*TASK STATEMENT*
Every entry below must be retyped exactly, and the pictures must be left out.
──────────
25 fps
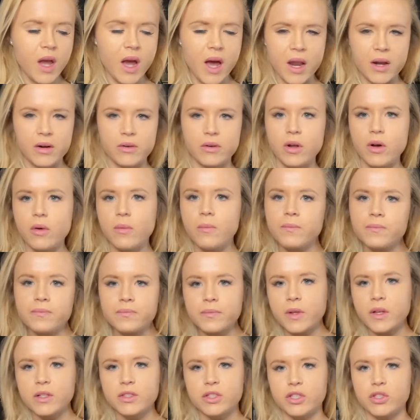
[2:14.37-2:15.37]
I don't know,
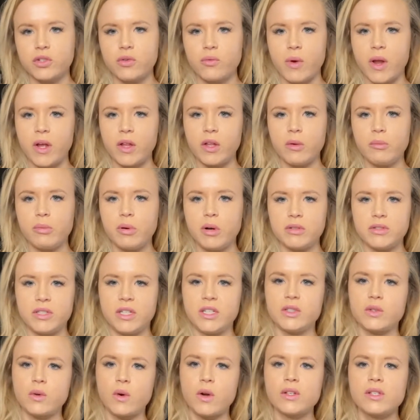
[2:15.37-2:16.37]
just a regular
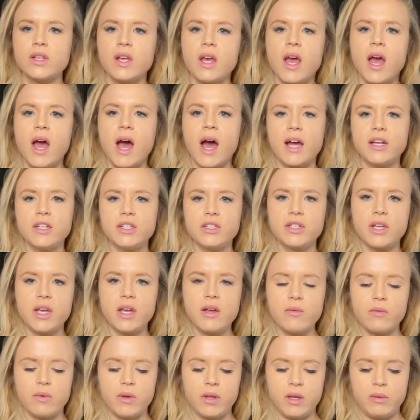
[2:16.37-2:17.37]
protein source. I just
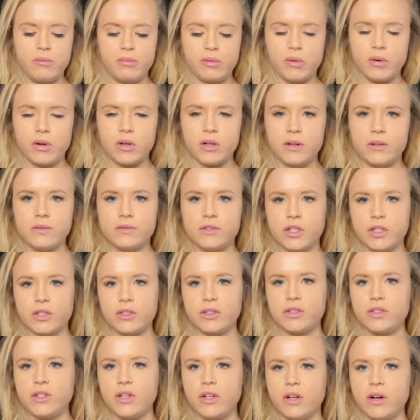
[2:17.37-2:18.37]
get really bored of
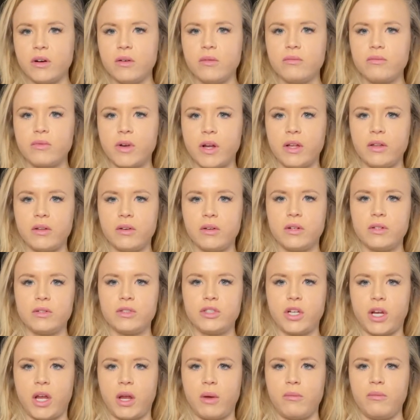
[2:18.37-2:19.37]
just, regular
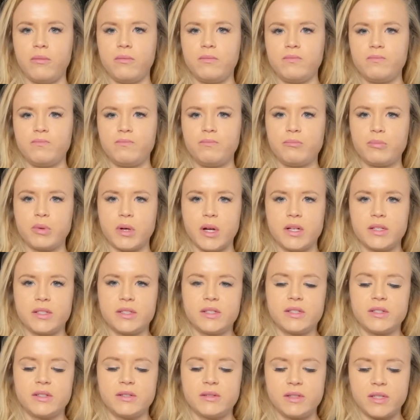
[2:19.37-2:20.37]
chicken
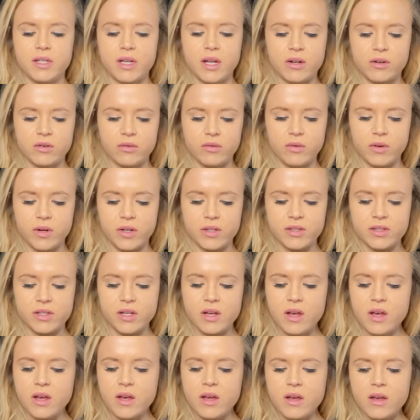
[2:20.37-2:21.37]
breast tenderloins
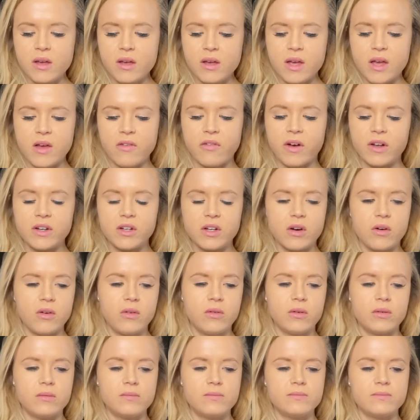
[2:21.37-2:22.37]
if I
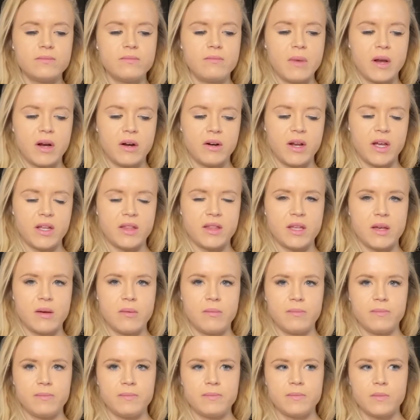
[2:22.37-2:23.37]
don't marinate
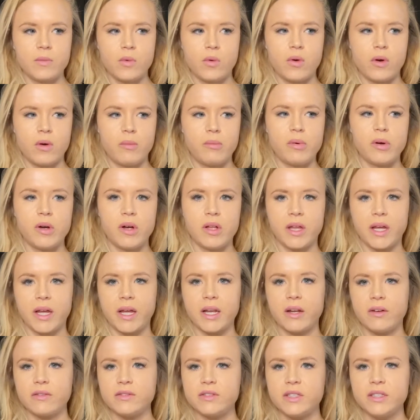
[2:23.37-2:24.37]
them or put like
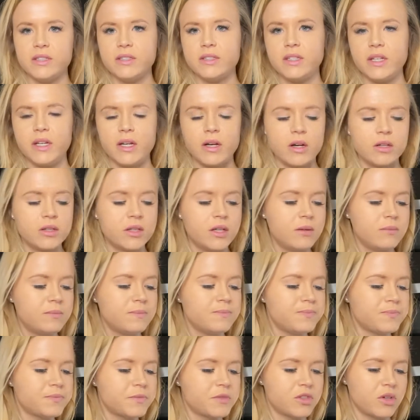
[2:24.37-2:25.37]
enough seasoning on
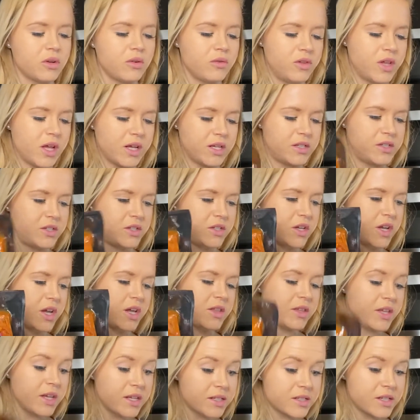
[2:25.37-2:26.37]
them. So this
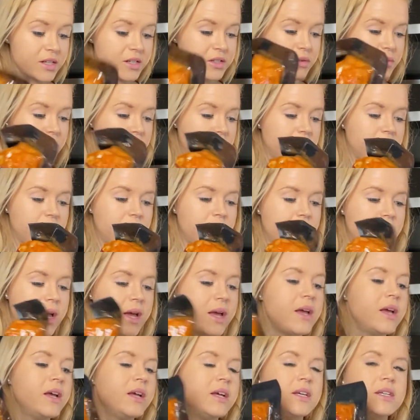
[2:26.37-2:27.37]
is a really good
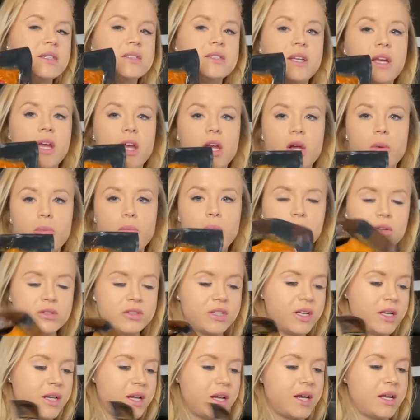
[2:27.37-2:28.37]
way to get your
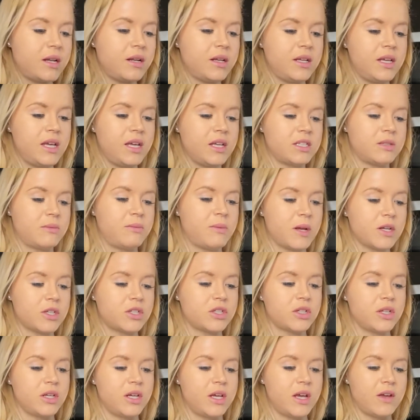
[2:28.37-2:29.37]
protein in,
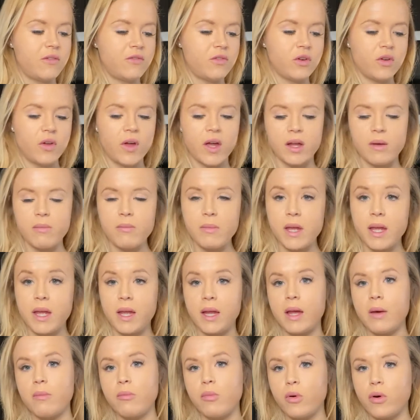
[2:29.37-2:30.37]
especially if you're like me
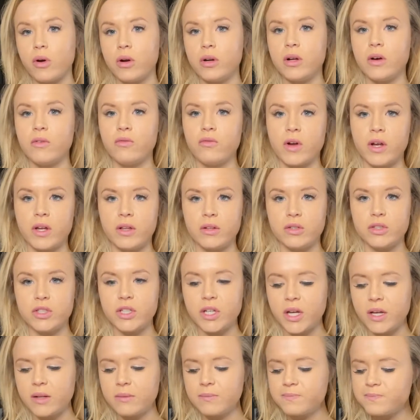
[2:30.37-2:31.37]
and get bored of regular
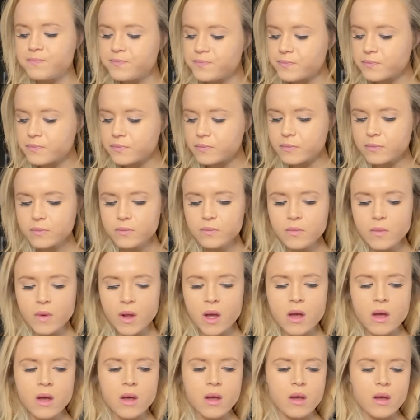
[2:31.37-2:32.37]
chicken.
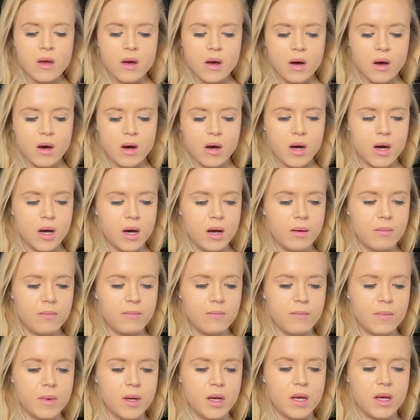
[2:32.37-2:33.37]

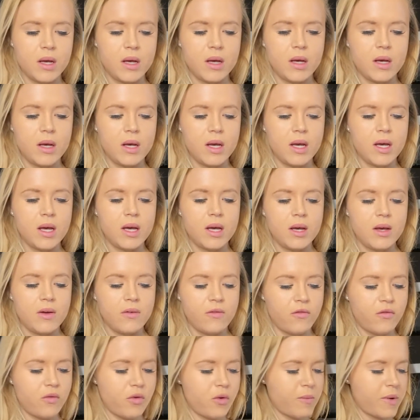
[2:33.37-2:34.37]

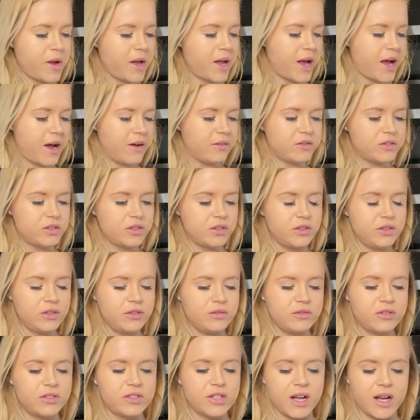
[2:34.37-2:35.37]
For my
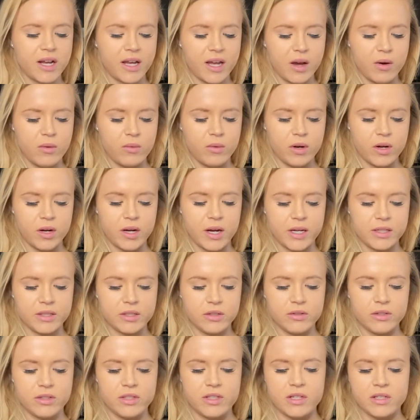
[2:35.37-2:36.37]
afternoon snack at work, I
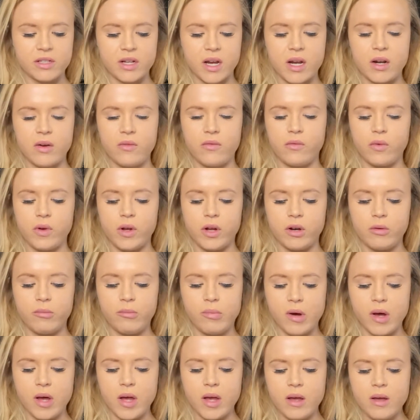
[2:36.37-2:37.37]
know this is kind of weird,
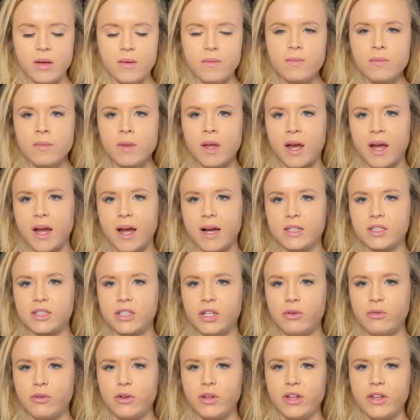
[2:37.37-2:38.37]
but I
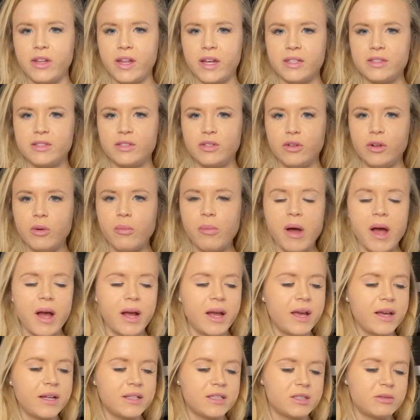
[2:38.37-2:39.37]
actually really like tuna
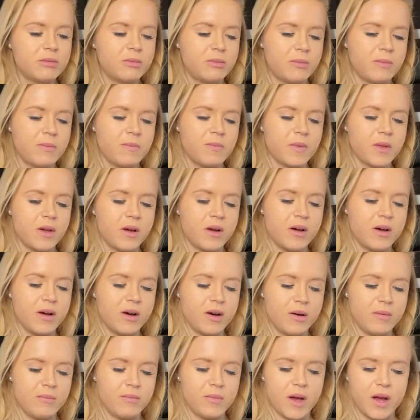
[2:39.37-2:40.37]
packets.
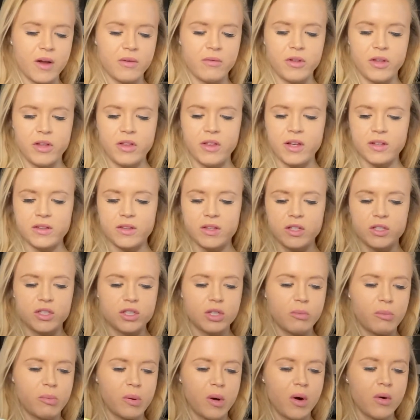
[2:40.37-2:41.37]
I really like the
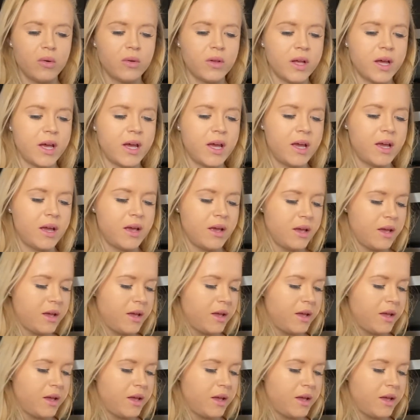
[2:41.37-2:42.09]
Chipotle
──────────
*SOLUTION FOR THIS EXERCISE*
25 fps
[2:14.37-2:15.37]
I don't know,
[2:15.37-2:16.37]
just a regular
[2:16.37-2:17.37]
protein source. I just
[2:17.37-2:18.37]
get really bored of
[2:18.37-2:19.37]
just, regular
[2:19.37-2:20.37]
chicken
[2:20.37-2:21.37]
breast tenderloins
[2:21.37-2:22.37]
if I
[2:22.37-2:23.37]
don't marinate
[2:23.37-2:24.37]
them or put like
[2:24.37-2:25.37]
enough seasoning on
[2:25.37-2:26.37]
them. So this
[2:26.37-2:27.37]
is a really good
[2:27.37-2:28.37]
way to get your
[2:28.37-2:29.37]
protein in,
[2:29.37-2:30.37]
especially if you're like me
[2:30.37-2:31.37]
and get bored of regular
[2:31.37-2:32.37]
chicken.
[2:32.37-2:33.37]

[2:33.37-2:34.37]

[2:34.37-2:35.37]
For my
[2:35.37-2:36.37]
afternoon snack at work, I
[2:36.37-2:37.37]
know this is kind of weird,
[2:37.37-2:38.37]
but I
[2:38.37-2:39.37]
actually really like tuna
[2:39.37-2:40.37]
packets.
[2:40.37-2:41.37]
I really like the
[2:41.37-2:42.09]
Chipotle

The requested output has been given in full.